Node-RED Subflow Hogging CPU after a few days runnIng

SebaVT · December 2, 2024, 5:17pm

Hi everyone,

I’m having trouble with a Node-RED subflow I created to control my lights based on a circadian rhythm. The subflow is designed to update the lights every 30 seconds, adjusting brightness and color temperature throughout the day. It has conditions to stop adjustments if I manually change the lights, and it also allows me to set minimum/maximum brightness and color temperature.

To make this more flexible, I designed it so that any number of light entities can be connected to the subflow’s input, and it stores these entities for ongoing updates. It also includes a virtual light entity that represents the subflow’s current status, showing the average brightness and color temperature of all the connected lights.

To avoid infinite loops when updating the virtual entity and the real lights, I implemented a system of “busy” flags. I also have a lot of function nodes with asynchronous outputs (using node.send) that I make sure to terminate properly (using node.done).

The flow works fine initially, but after a few days, Node-RED starts using a lot of CPU, and the subflow seems to get stuck in a loop, constantly sending update messages to the lights. The only way to fix it is to restart Node-RED. I’ve monitored the RAM usage, and it remains stable, so I don’t think it’s a memory leak.

Here’s my setup:

Home Assistant version: 2024.11.4
Node-RED version: 18.1.1
Installation method: HA OS
Hardware: HP EliteDesk 800 G4, Intel Core i5-8500, 16 GB RAM DDR4, 512 GB SSD

Here’s my Node-RED flow:
https://github.com/Seba-VT/SVT-Light-Controller/blob/main/SVT-Light-Controller

I have a few questions:

Are there any common reasons why a Node-RED flow might start consuming excessive CPU after running for a few days?
Could the interaction between the virtual light entity and the real light entities be contributing to this problem, even with the ‘busy’ flags?
Is it possible that my use of asynchronous outputs in the function nodes is somehow related to the CPU usage spike?

If anyone has experience with similar issues or has any suggestions on how to debug this further, I would greatly appreciate your input!

SebaVT · December 2, 2024, 5:19pm

I tried pasting the flow here but apparently is to big.

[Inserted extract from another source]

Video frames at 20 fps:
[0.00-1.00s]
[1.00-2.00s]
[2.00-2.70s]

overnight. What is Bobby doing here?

WallyR · December 2, 2024, 5:32pm

If you have loops make sure to clean up the messages, so you do not have a “memory leak”, where the messages just keep growing
Each iteration.

SebaVT · December 2, 2024, 5:43pm

Thanks for the reply, I made sure that all the messages comes to an end a new fresh message is created on each iteration. I’ve been monitoring the memory usage and there is no memory leak as a can tell, the Garbage collector seems to working fine and the memory is “cleaned” regularly and the usage does not increase over time.

Biscuit · December 2, 2024, 5:45pm

There is indeed a posting limit, and it is not difficult to exceed this with a Node-RED flow. One answer is to use a GitHub account, open a repository, and upload the flow.js file there.

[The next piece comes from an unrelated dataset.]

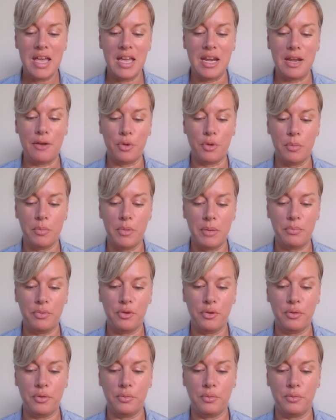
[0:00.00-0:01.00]
and I
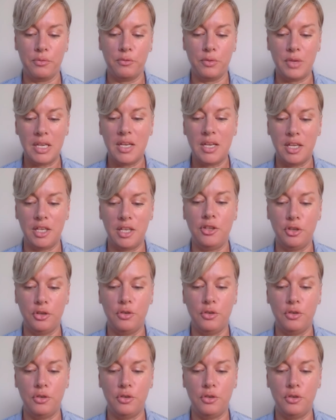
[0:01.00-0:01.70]
remember reading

https://github.com/oatybiscuit/Node-RED-HA-Octopus-Agile-JSONata

SebaVT · December 2, 2024, 6:36pm

Thanks, I have updated the post with the addition of a link to the repository.

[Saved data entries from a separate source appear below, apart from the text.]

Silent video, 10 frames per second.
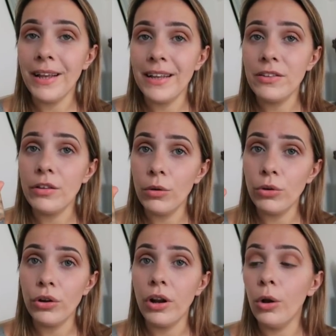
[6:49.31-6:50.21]
It's so
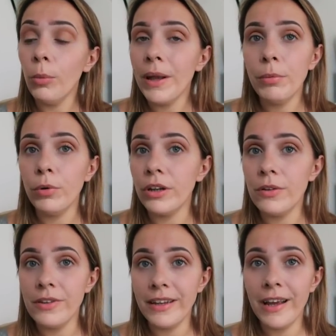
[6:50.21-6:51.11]
good. A lot of people are
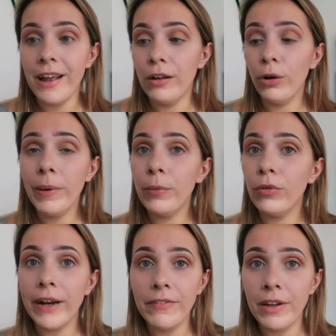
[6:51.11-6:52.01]
using it and a lot of people are
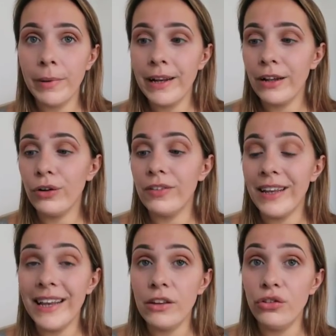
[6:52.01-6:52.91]
raving about it because
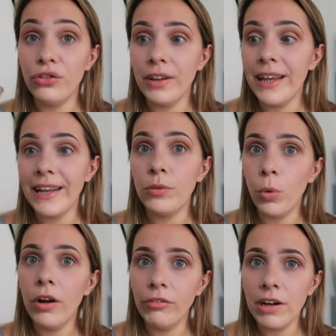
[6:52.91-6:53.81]
it is
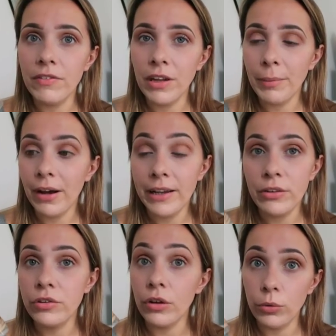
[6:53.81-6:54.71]
worth raving about.
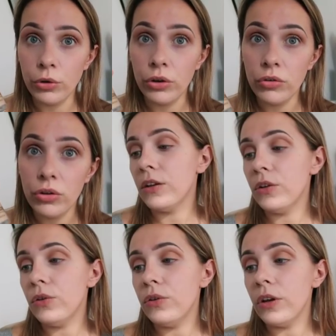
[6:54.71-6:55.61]
It's so good.
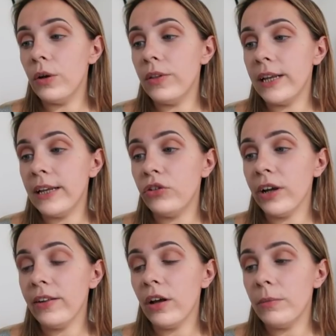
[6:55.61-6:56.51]
So the
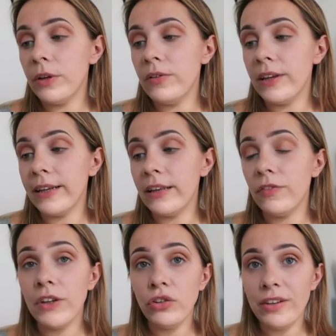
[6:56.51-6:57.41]
shade that I'm using is
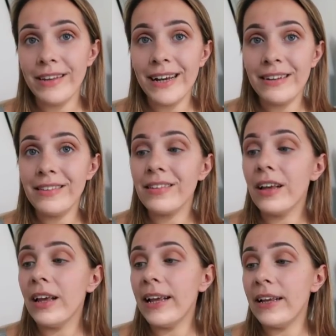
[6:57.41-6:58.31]
Fiji Sands.
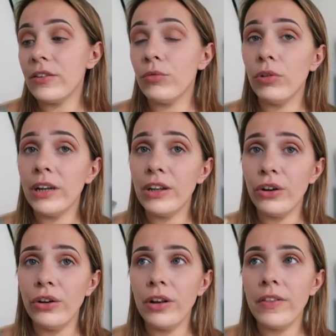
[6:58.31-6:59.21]
It's really
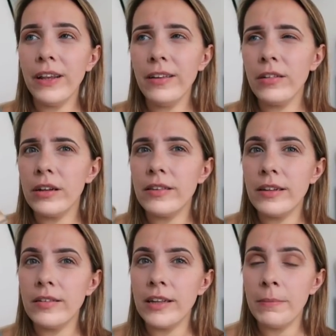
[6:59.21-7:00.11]
good. I think it's like
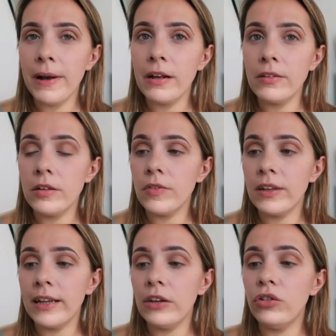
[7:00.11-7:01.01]
£16 this
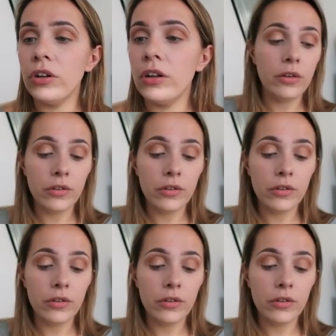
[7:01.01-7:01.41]
foundation.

Biscuit · December 3, 2024, 11:20am

Ouch.

I think it has taken me over one hour just to go through the code and update the HA server in the config nodes.

As far as I know, Node-RED runtime (the back end that does the work, not the editor) is quite robust. I have several flows running sub-minute in loops for months on end. Like any running system, the two main killers will be memory leaks, and loops that never terminate. If you are running your own ‘queue of work’ inside this flow, then generating more work than is being consumed will give the CPU increasing work to do.

The code is (in my opinion) excessive and messy, and I think that there are several opportunities for problems. However, for myself I would personally go back to the drawing board and review just what is going on here. In any system, there is data and there are transactions that are applied to the data. Where there are multiple copies of the data, it is a very good idea to have one as the master copy, and to ensure that there are no update-loops.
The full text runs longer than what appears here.